Try it :: The copy you produce must repeat each record exactly and contain no pictures.

Stored items ::

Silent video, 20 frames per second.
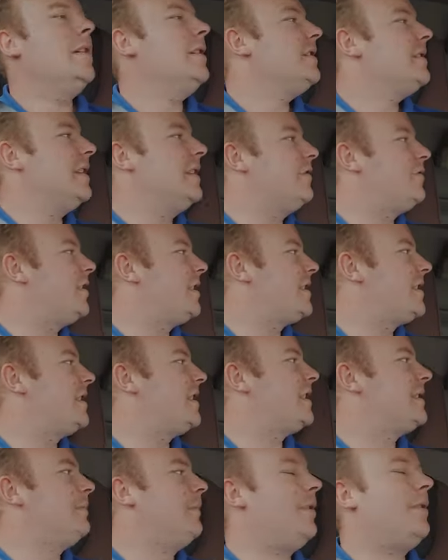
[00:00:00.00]
It's
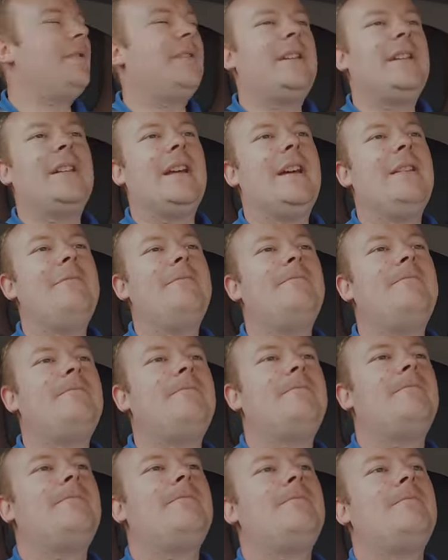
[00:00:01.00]
interesting this morning though,
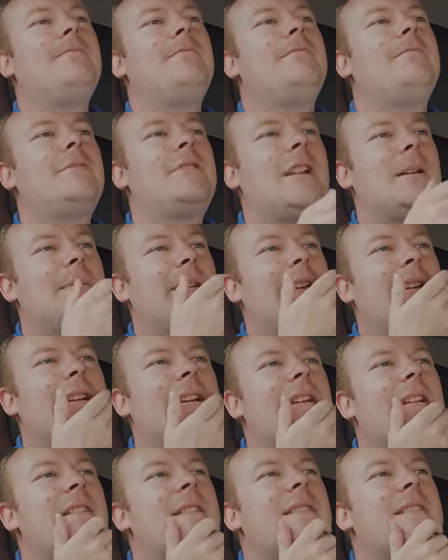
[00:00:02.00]

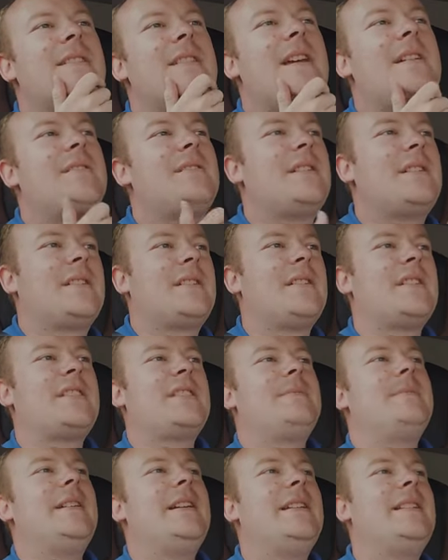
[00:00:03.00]
coming down to our
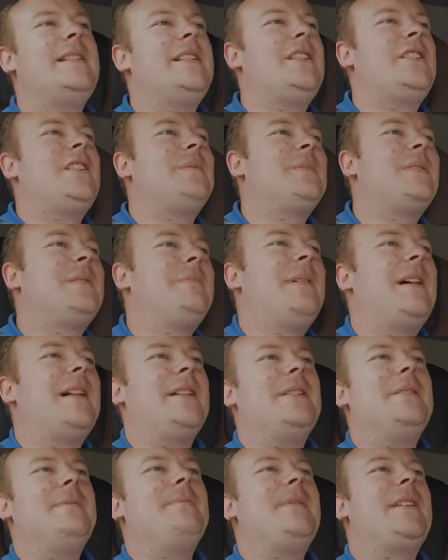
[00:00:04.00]
customer near Shepton
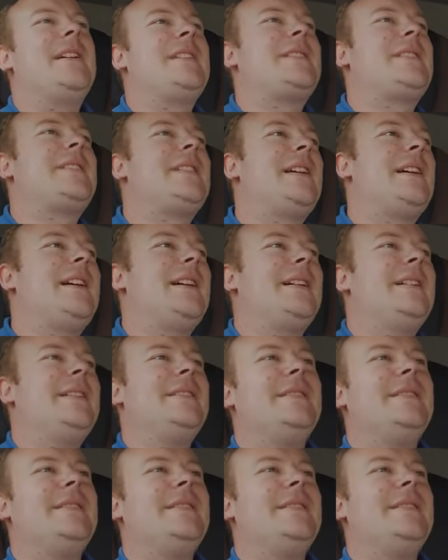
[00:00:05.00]
Mallet, that uh,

Your response ::
Silent video, 20 frames per second.
[00:00:00.00]
It's
[00:00:01.00]
interesting this morning though,
[00:00:02.00]

[00:00:03.00]
coming down to our
[00:00:04.00]
customer near Shepton
[00:00:05.00]
Mallet, that uh,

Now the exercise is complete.